How to complete this task =>
Skip all pictures; return exactly the lines from the one containing "(0.00 s to 1.00 s)" through the end of the data.

Records for the task =>

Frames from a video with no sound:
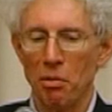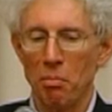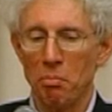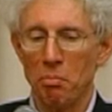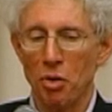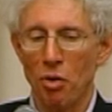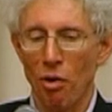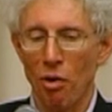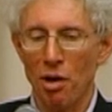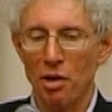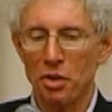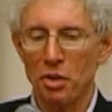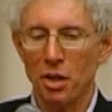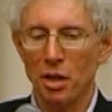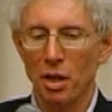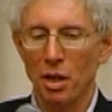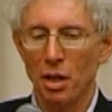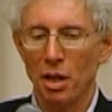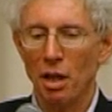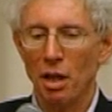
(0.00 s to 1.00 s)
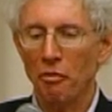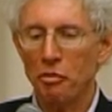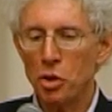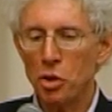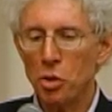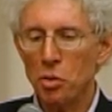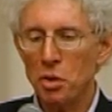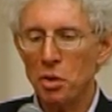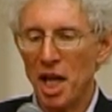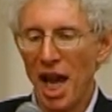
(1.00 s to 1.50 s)
part of
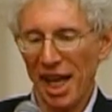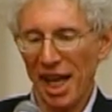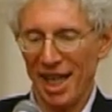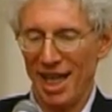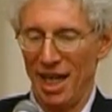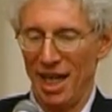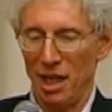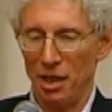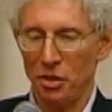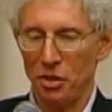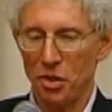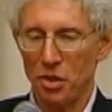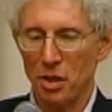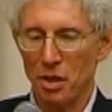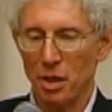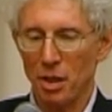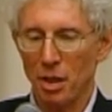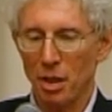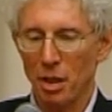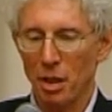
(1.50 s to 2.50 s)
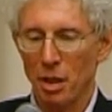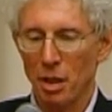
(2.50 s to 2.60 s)
2 decades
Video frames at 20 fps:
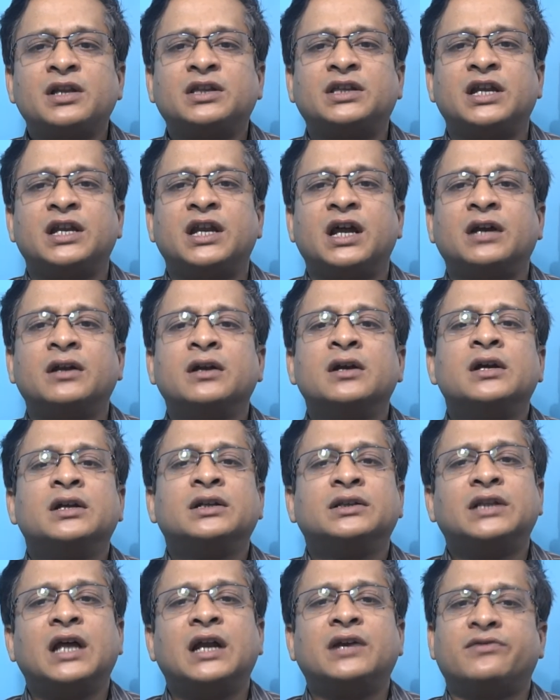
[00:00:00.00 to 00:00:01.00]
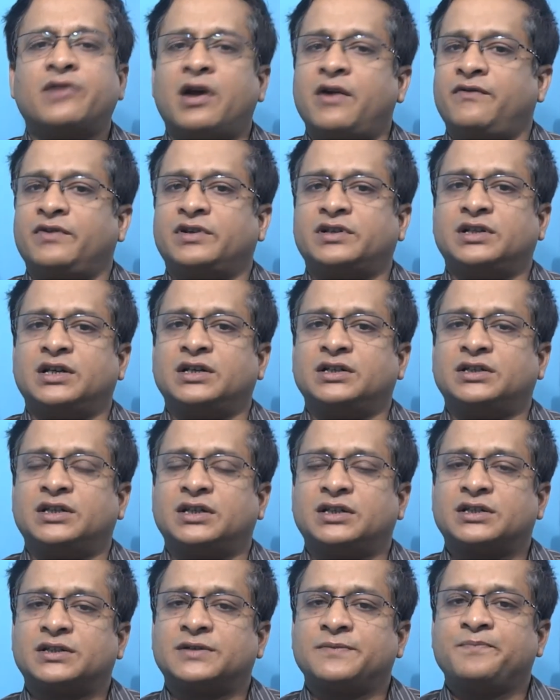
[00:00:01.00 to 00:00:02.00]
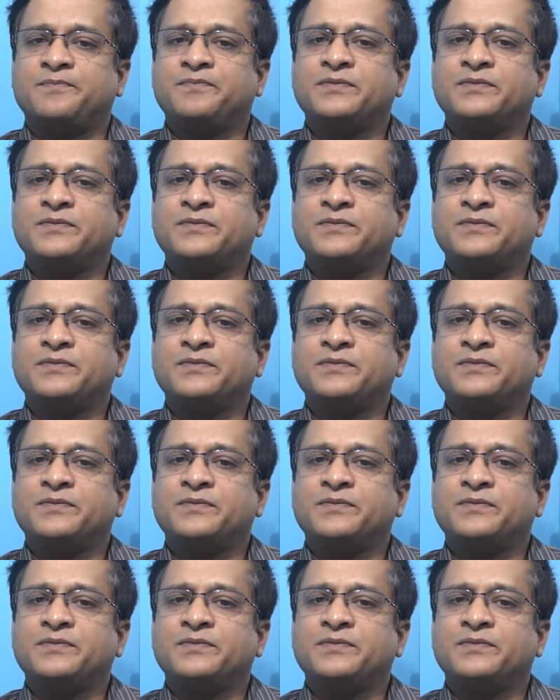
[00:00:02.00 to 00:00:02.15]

thinner than Trivex lenses.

Reply =>
(0.00 s to 1.00 s)
(1.00 s to 1.50 s)
part of
(1.50 s to 2.50 s)
(2.50 s to 2.60 s)
2 decades
Video frames at 20 fps:
[00:00:00.00 to 00:00:01.00]
[00:00:01.00 to 00:00:02.00]
[00:00:02.00 to 00:00:02.15]

thinner than Trivex lenses.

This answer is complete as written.